Cute photo-loved the glasses. I put my vote in today for Heidi!!  Hmmm. how do I look up Murphy, Comet, and Oliver?


----------



## marb42 (Oct 19, 2008)

hartman studio said:


> Cute photo-loved the glasses. I put my vote in today for Heidi!!  Hmmm. how do I look up Murphy, Comet, and Oliver?


Yep, I wondered that, too. I started looking up Murphy, and there were pages and pages of Murphy's. Is there a direct link for Murphy, Comet and Oliver?

I voted for Heidi. By the way, how did she get the Havabrat nickname?ound:

Gina


----------



## marjrc (Jan 13, 2007)

I've always loved that photo of Heidi.
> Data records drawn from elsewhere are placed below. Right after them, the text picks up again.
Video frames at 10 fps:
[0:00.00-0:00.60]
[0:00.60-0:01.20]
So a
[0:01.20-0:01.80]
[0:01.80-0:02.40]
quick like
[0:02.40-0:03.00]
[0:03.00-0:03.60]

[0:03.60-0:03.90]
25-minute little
So Hollywood! 

I'd love to have links to the others in the contest as well. So many fun pics there!


----------



## Lilly's mom (Aug 10, 2007)

I voted for Miss Heidi.

tried to find oliver comeetand murphy via the seach tool but no luck please post links.


----------



## Poornima (Jun 29, 2007)

I voted for Cool Ms. Heidi.

I had trouble with the website loading. It kept freezing on me. Good luck, Katie, Sally and Ann.


----------



## LuvCicero (Mar 31, 2008)

Cicero is entered this week also....lol
I've voted for Heidi and Murphy...but I can't find Comet and Oliver. Sometimes the pages don't work correctly. Sally can you post their link, please?
A cute chihuahua won the first week....and we know Havs are cuter. 
Cicero's link is......
http://www.cutestdogcompetition.com/vote.cfm?h=64FAE82109F6B0CAC5E45ABA39265D63


----------



## marb42 (Oct 19, 2008)

Okay, I voted for Cicero and Heidi again. If anyone else has a link, I'll vote.
Gina


----------



## TnTWalter (May 9, 2007)

I've been voting daily! Hope she wins. Great photo and a BEAUTIFUL diva dog!
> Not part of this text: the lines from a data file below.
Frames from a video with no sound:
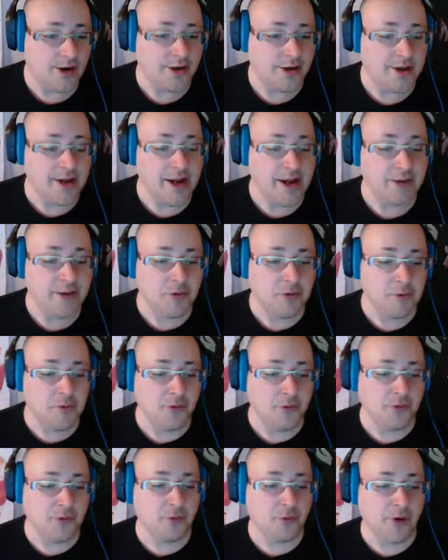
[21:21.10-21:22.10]
it
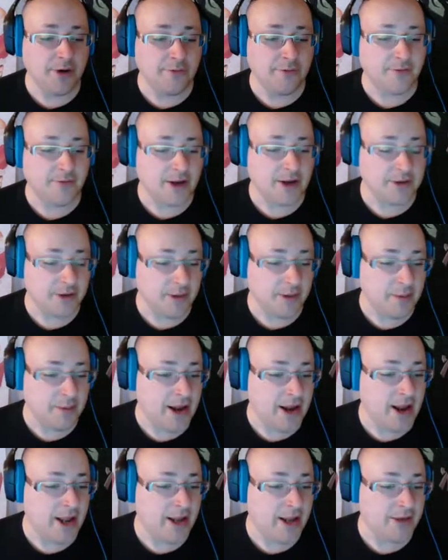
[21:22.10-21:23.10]
removes one effect,
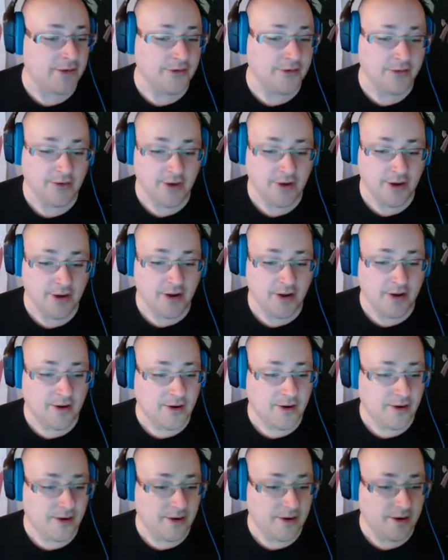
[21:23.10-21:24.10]
and
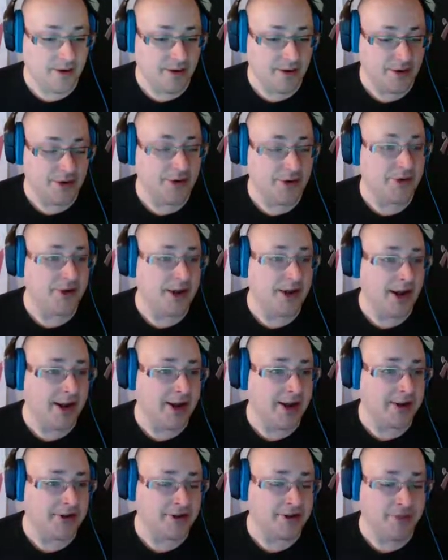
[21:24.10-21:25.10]
you can
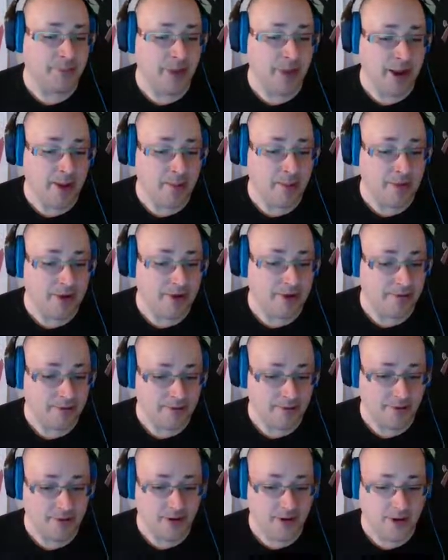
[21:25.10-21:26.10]
kind of spam it.
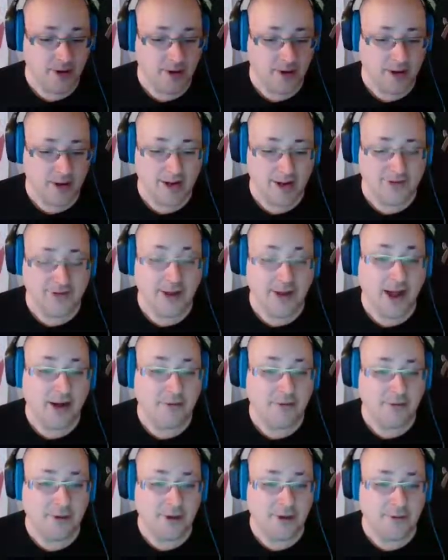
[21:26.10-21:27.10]
It's
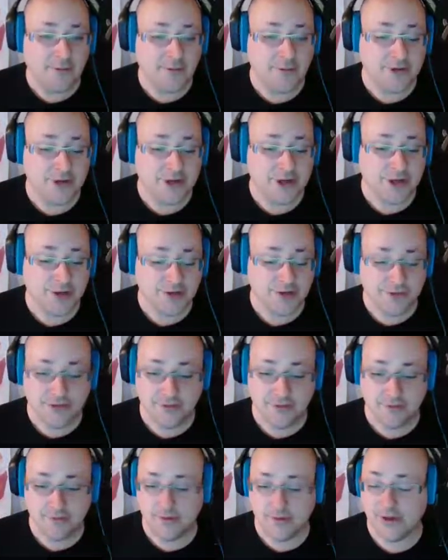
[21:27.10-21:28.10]
not very efficient.
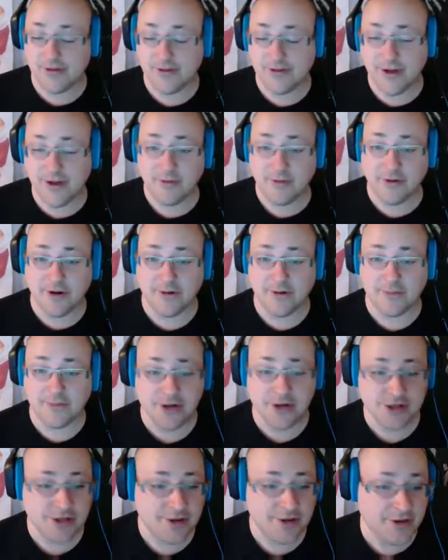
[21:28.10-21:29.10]
It's not very
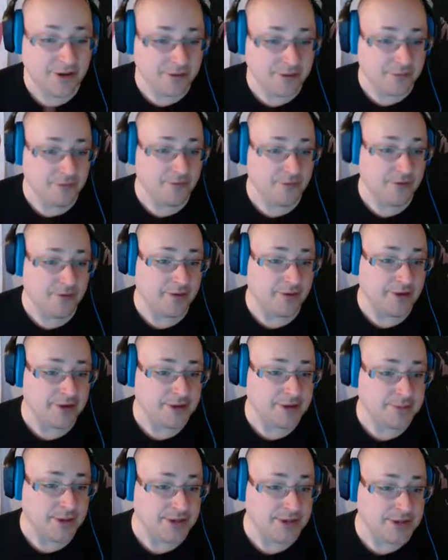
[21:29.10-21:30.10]
efficient. It's fairly
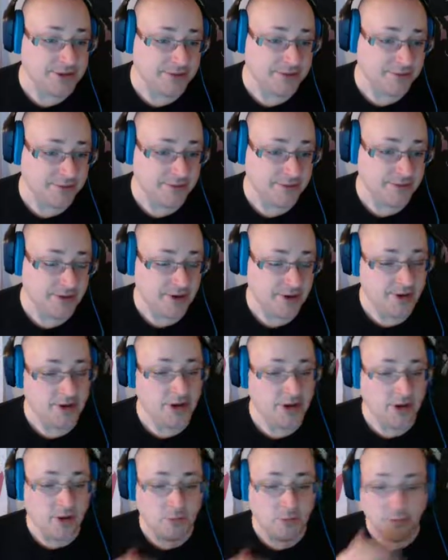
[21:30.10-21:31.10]
expensive.
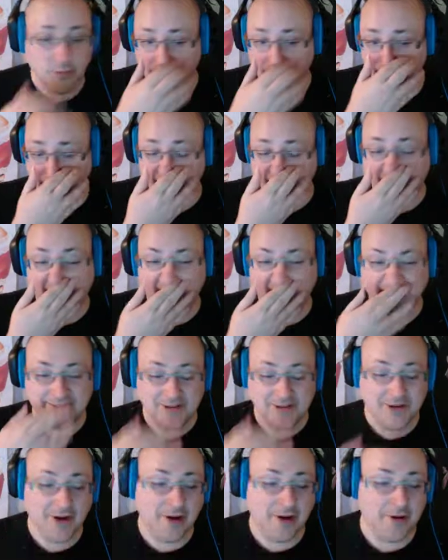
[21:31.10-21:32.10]
But in a
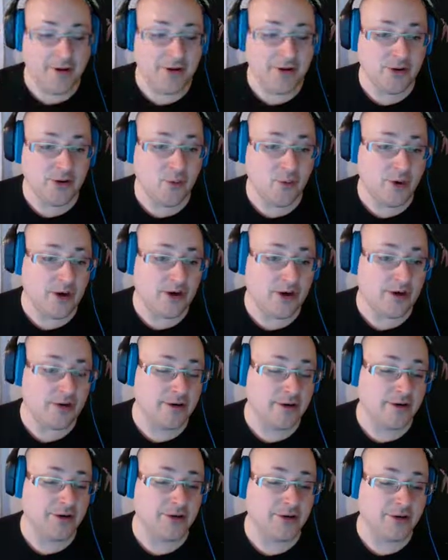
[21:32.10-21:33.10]
scenario
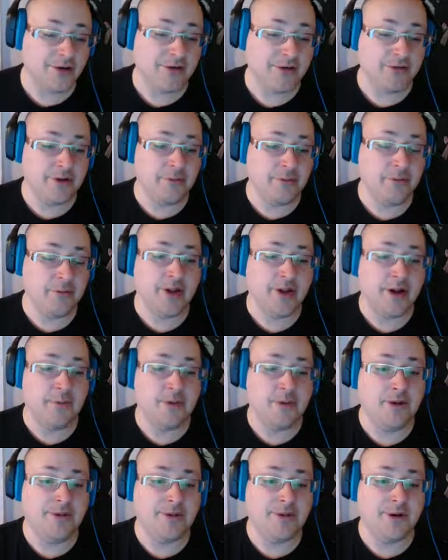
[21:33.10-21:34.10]
where you're dealing with
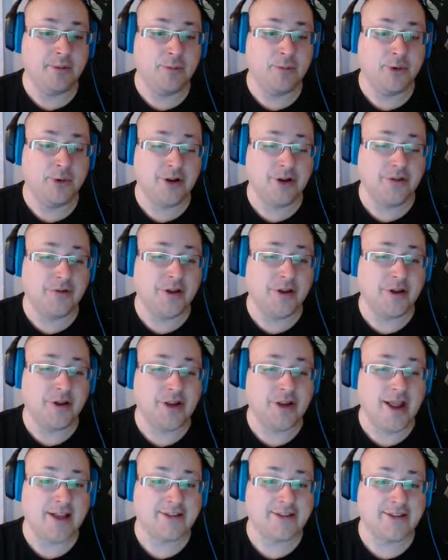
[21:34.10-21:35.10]
enemies that are putting like a
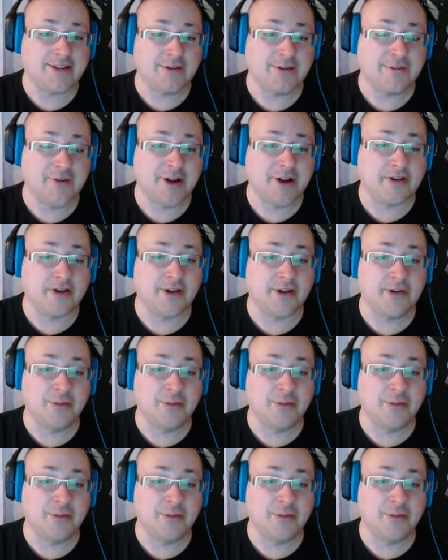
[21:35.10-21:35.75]
nasty effect on you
added votes for cicero....
and added vote for oliver...
goodness....keep checking for more...

:tea:


----------



## mintchip (Apr 19, 2007)

LuvCicero said:


> Cicero is entered this week also....lol
> I've voted for Heidi and Murphy...but I can't find Comet and Oliver. Sometimes the pages don't work correctly. Sally can you post their link, please?
> A cute chihuahua won the first week....and we know Havs are cuter.
> Cicero's link is......
> http://www.cutestdogcompetition.com/vote.cfm?h=64FAE82109F6B0CAC5E45ABA39265D63


http://www.cutestdogcompetition.com/vote.cfm?h=190A862BEE82AFB2AD9F0B69853A3A30


----------



## juliav (Nov 21, 2006)

Voting daily, good luck to all.


----------



## JASHavanese (Apr 24, 2007)

Eek, those votes are way too low. We can do better than that for all entered! Good luck you guys!


----------



## LuvCicero (Mar 31, 2008)

Jan...there are a ton of dogs on that site. I think this is going to be hard to win even a weekly spot to get in the finals.

Everyone just keep the votes up, please

I did a search on "Cicero" and he is the only one on the site...lol...now is that a surprise to anyone.  DH knew a man a long time ago named Cicero Ramey....and loves to say the name. Last week he said we might could get another Hav and name him Ramey....!!!!! Well, I will take another one no matter what I have to call him!!! I will have a "sweetie pie" and a "honey bun".:tea:


----------



## Scooter's Family (May 23, 2008)

LuvCicero said:


> I will have a "sweetie pie" and a "honey bun".:tea:


:cheer2:


----------



## Lunastar (Feb 9, 2009)

Voting for all who have a link. :tea:


----------



## marb42 (Oct 19, 2008)

Everytime this thread pops up, I still have to laugh about havabrat...I think I'm gonna steal that name for Marble. I voted for everyone again, but can you vote for multiple dogs in one day? I wasn't sure if it was one vote per dog daily or one vote period daily. Gina


----------



## MopTop Havanese (Sep 25, 2006)

Thank you all so much to everyone that has voted!!
Ahhhhh yes, the Havabrat- you would just have to meet her and you would see it is quite fitting.....she gets called the Havabrat at least once a day- *sigh*


----------